SQL Server – How to Store Additional Information for Geography Line String Points

spatialsql serversql-server-2016

I am using SQL Server 2016 and I have a Trajectory table and a TrajectoryPoint table. A trajectory consists of many trajectory points, and a trajectory point is related to only one trajectory.

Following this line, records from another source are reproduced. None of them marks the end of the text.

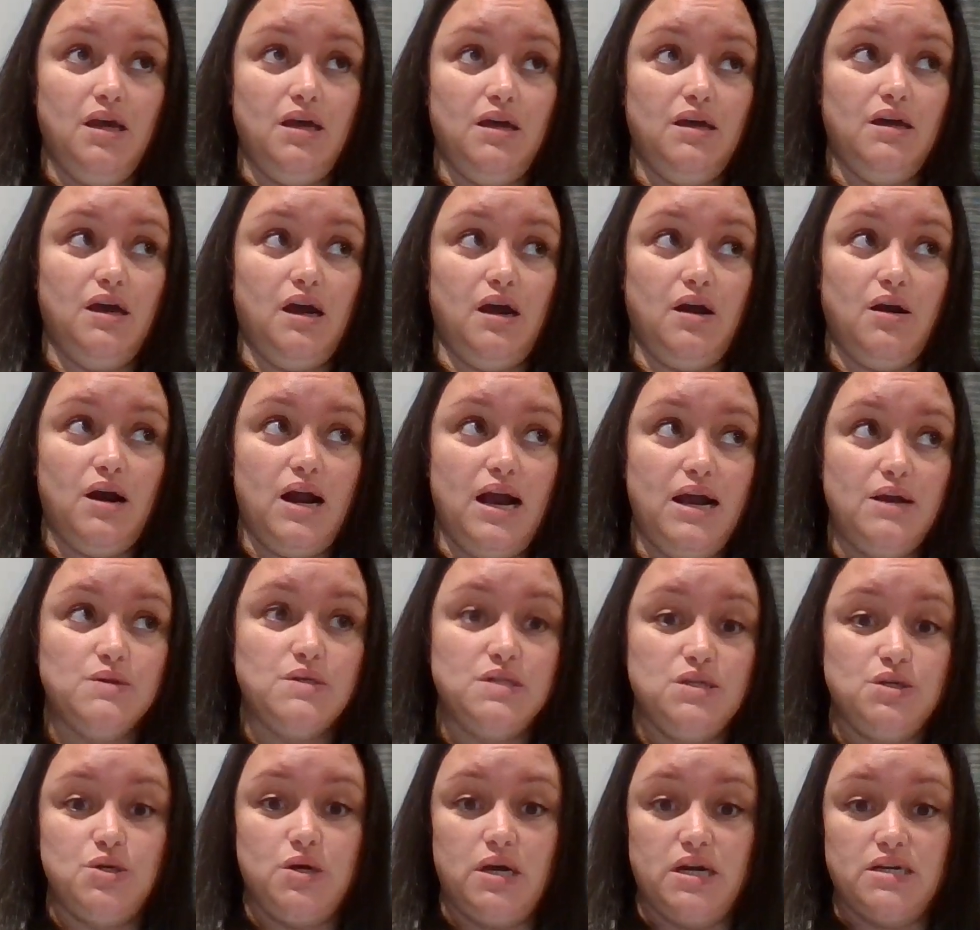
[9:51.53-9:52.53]
our house in
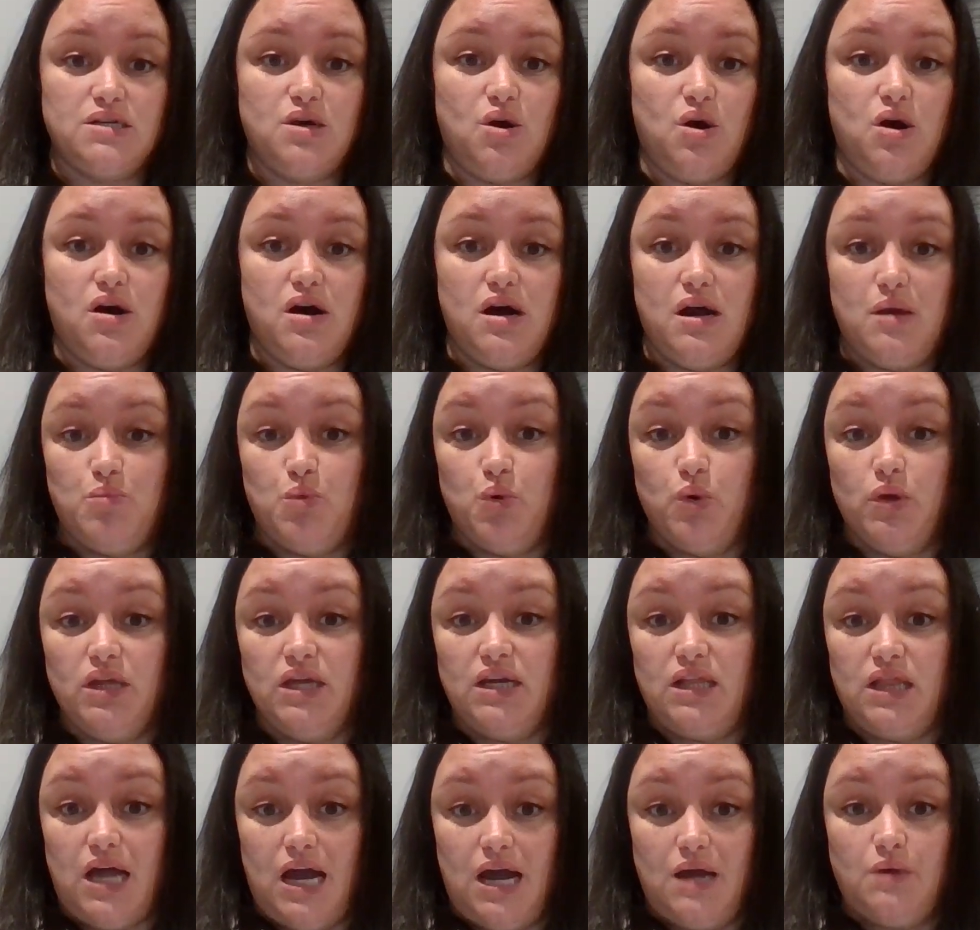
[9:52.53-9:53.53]
Drax Hall, I'm really
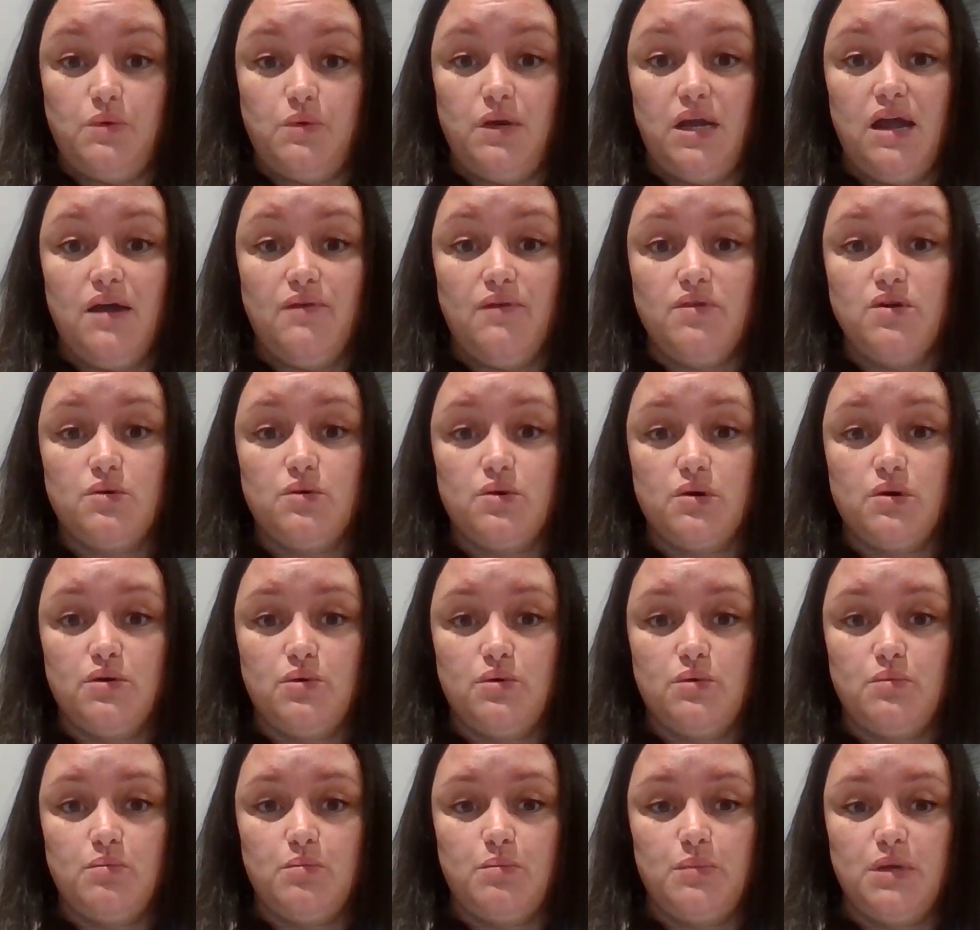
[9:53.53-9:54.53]
glad we have the grill
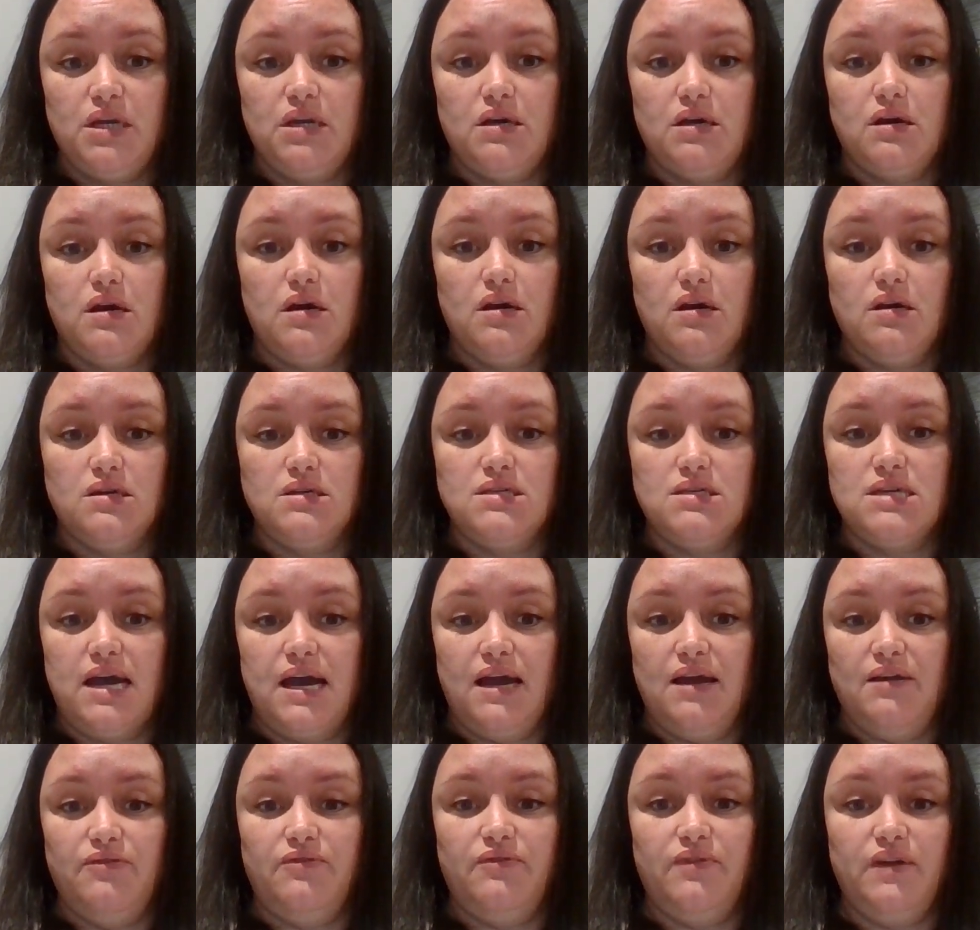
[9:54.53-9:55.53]
because I
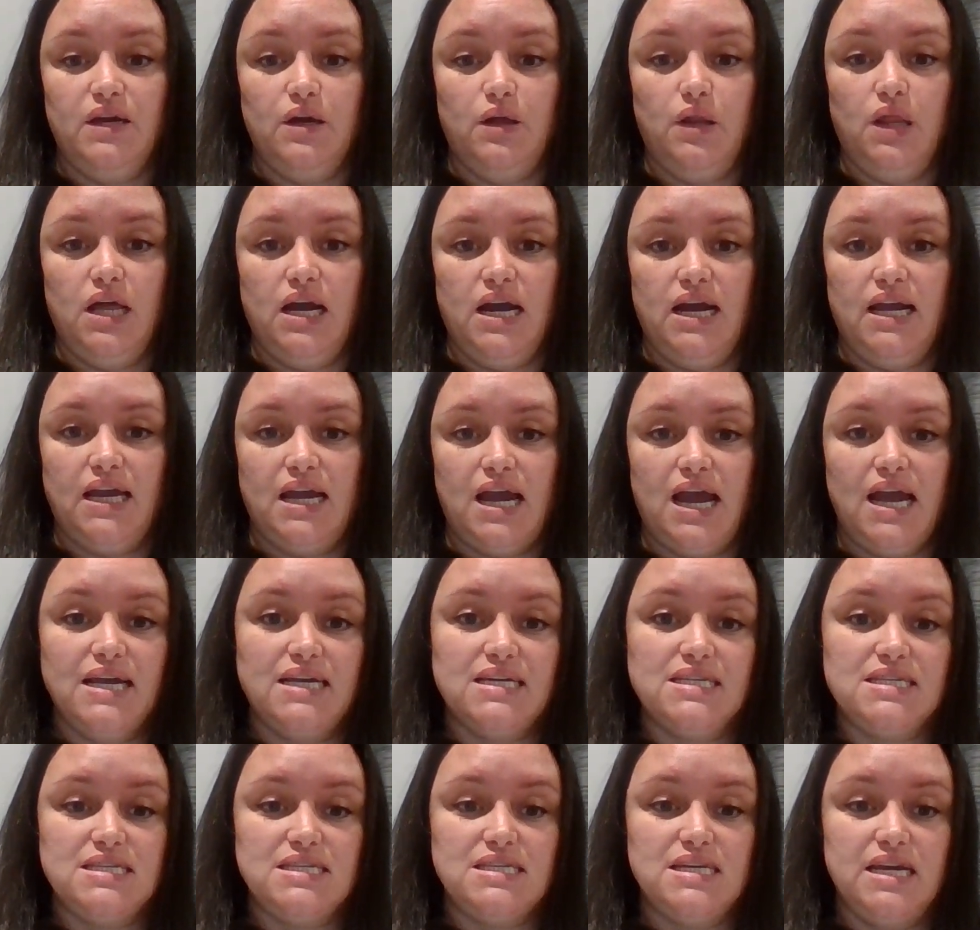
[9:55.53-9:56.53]
feel like I could
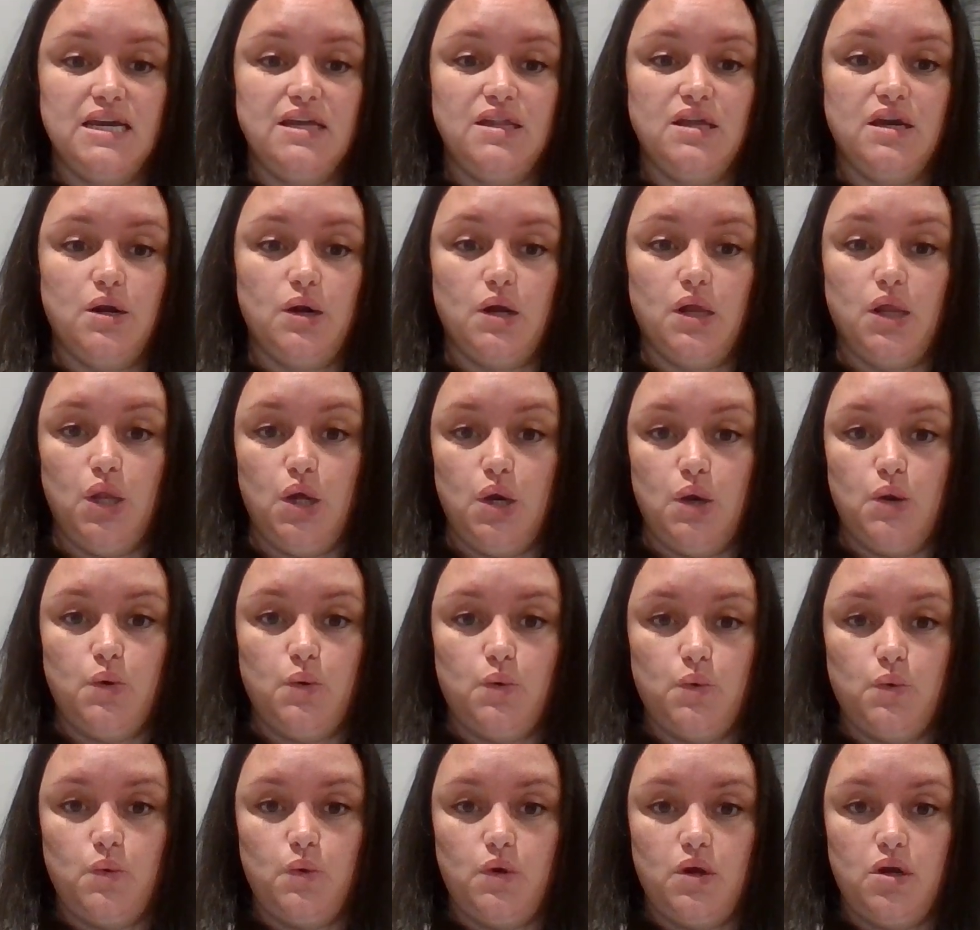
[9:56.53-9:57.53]
stay there
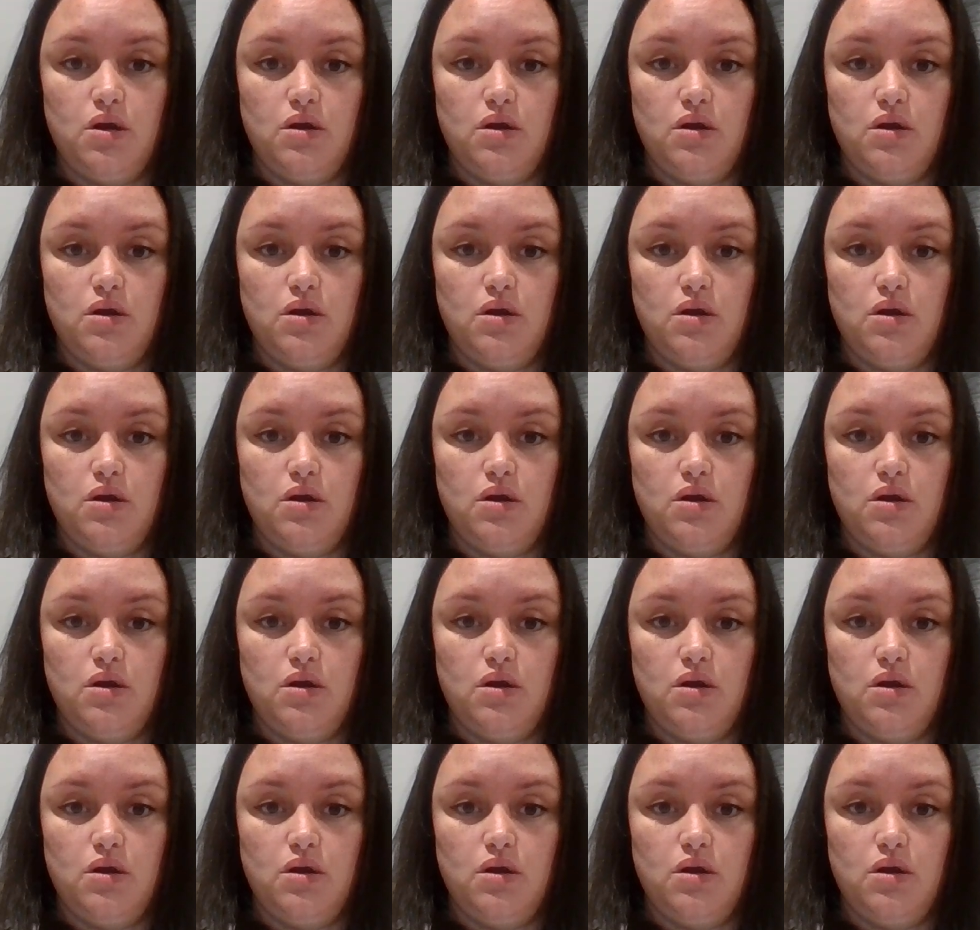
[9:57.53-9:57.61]
alone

Each trajectory point has many values such as location, timestamp, speed, SSR code and more.

This is the current trajectory table (simplified):

CREATE TABLE [dbo].[Trajectory](
    [Id] [int] IDENTITY(1,1) NOT NULL,
    [TypeId] [tinyint] NOT NULL,
    [TimeOverFir] [time](7) NULL,
    [DistanceOverFir] [float] NULL,
    [FlightRules] [nvarchar](1) NULL,
    [LinkInfoId] [int] NULL,
    [StateId] [int] NOT NULL,
    [CO2Emission] [float] NULL,
    [FuelConsumption] [float] NULL,
    [Flight_Id] [int] NULL,
 CONSTRAINT [PK_dbo.Trajectory] PRIMARY KEY CLUSTERED 
(
    [Id] ASC
)WITH (PAD_INDEX = OFF, STATISTICS_NORECOMPUTE = OFF, IGNORE_DUP_KEY = OFF, ALLOW_ROW_LOCKS = ON, ALLOW_PAGE_LOCKS = ON) ON [PRIMARY]
) ON [PRIMARY]

This is the current trajectory point table (simplified):

CREATE TABLE [dbo].[TrajectoryPoint](
    [Id] [int] IDENTITY(1,1) NOT NULL,
    [Location] [geography] NOT NULL, --*
    [Time] [datetime] NULL,
    [Speed] [real] NULL,
    [TrajectoryId] [int] NULL,
    [SsrCode] [char](4) NOT NULL,
    [TypeId] [tinyint] NOT NULL,
    [SsrModeId] [tinyint] NOT NULL,
 CONSTRAINT [PK_dbo.TrajectoryPoint] PRIMARY KEY CLUSTERED 
(
    [Id] ASC
)WITH (PAD_INDEX = OFF, STATISTICS_NORECOMPUTE = OFF, IGNORE_DUP_KEY = OFF, ALLOW_ROW_LOCKS = ON, ALLOW_PAGE_LOCKS = ON) ON [PRIMARY]
) ON [PRIMARY] TEXTIMAGE_ON [PRIMARY]

GO

ALTER TABLE [dbo].[TrajectoryPoint]  WITH NOCHECK ADD  CONSTRAINT [FK_dbo.TrajectoryPoint_dbo.Trajectory_TrajectoryId] FOREIGN KEY([TrajectoryId])
REFERENCES [dbo].[Trajectory] ([Id])
ON DELETE CASCADE
GO

ALTER TABLE [dbo].[TrajectoryPoint] CHECK CONSTRAINT [FK_dbo.TrajectoryPoint_dbo.Trajectory_TrajectoryId]
GO

Currently, the trajectory point table has a geography column (marked with * in above code) containing the latitude, longitude and altitude of the point (that is WKT for location could be 'POINT(-122.34900 47.65100 100)').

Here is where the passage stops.